I am parsing a large JSON file containing array of objects and writing the data in csv file in Python. The JSON file is 50GB in size, and I am getting Memory Error on line (data = json.load(data_file)) while loading the file.
The code runs successfully when I run with the file size of around 4GB and below.
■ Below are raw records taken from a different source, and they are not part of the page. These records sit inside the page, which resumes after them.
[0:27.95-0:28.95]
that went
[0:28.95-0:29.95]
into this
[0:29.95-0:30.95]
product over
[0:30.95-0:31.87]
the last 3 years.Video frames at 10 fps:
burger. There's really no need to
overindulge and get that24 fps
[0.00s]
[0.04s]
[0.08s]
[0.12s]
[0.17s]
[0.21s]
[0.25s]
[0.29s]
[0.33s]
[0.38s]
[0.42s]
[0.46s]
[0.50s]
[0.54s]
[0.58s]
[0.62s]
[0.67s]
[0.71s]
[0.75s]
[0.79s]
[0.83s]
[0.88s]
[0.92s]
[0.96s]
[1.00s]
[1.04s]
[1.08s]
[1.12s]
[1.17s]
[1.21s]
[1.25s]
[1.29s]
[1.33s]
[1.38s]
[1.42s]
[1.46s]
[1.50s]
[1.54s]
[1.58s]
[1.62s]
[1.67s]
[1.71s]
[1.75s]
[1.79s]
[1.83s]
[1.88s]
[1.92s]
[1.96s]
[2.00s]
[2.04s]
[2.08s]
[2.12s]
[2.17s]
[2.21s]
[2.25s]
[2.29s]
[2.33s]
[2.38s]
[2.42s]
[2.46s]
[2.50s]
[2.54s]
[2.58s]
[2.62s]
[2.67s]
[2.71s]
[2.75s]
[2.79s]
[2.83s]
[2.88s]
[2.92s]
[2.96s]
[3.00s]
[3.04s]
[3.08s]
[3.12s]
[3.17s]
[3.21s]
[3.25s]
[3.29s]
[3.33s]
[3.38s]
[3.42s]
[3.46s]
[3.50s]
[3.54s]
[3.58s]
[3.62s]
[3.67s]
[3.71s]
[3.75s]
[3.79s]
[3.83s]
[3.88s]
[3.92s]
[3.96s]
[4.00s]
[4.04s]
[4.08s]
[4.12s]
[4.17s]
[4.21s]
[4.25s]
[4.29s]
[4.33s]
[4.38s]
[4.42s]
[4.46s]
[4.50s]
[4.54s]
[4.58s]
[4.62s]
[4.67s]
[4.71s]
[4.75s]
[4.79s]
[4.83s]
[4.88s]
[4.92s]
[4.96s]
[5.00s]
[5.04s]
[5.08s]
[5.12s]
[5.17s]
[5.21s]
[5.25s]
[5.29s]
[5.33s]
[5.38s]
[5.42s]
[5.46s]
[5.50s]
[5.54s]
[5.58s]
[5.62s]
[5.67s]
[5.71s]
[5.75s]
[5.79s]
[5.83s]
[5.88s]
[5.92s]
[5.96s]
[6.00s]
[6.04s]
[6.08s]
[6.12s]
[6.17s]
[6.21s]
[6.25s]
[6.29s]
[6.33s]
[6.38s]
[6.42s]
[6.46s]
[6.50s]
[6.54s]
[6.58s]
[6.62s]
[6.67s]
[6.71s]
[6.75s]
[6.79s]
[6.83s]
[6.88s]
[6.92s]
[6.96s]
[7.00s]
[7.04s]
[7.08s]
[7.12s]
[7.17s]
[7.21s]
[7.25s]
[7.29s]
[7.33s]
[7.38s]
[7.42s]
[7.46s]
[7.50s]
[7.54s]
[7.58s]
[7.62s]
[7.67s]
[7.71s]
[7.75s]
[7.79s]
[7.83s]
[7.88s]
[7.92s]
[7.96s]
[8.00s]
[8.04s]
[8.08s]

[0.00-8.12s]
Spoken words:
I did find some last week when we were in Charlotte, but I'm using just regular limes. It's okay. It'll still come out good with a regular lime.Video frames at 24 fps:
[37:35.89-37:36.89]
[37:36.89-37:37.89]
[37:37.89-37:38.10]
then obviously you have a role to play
How do I resolve memory error when I run with file size of 50 GB or more?
JSON File Structure:
[
{"name":"Haks",
"age":"22",
"other":{
"weight":"100"
}
},
{"name":"Kahs",
"age":"38"
"other":{
"weight":"120"
}
},
.....
]
Code:
import json
import csv
with open('C:/Users/username/filename.json') as data_file
data = json.load(data_file)
arr = []
for x in data:
obj = []
obj['name'] = x['name']
obj['age'] = x['age']
obj['weight']= x['other']['weight']
arr.append(obj)
keys = arr[0].keys()
with open('json_output.csv', 'w',newline='') as csvfile:
writer = csv.DictWriter(csvfile, keys)
writer.writeheader()
for item in arr:
writer.writerow(item)
CodePudding user response:
You need a JSON parser that doesn't load all the data into RAM. Some examples of such libraries are ijson, yajl-py, bigjson.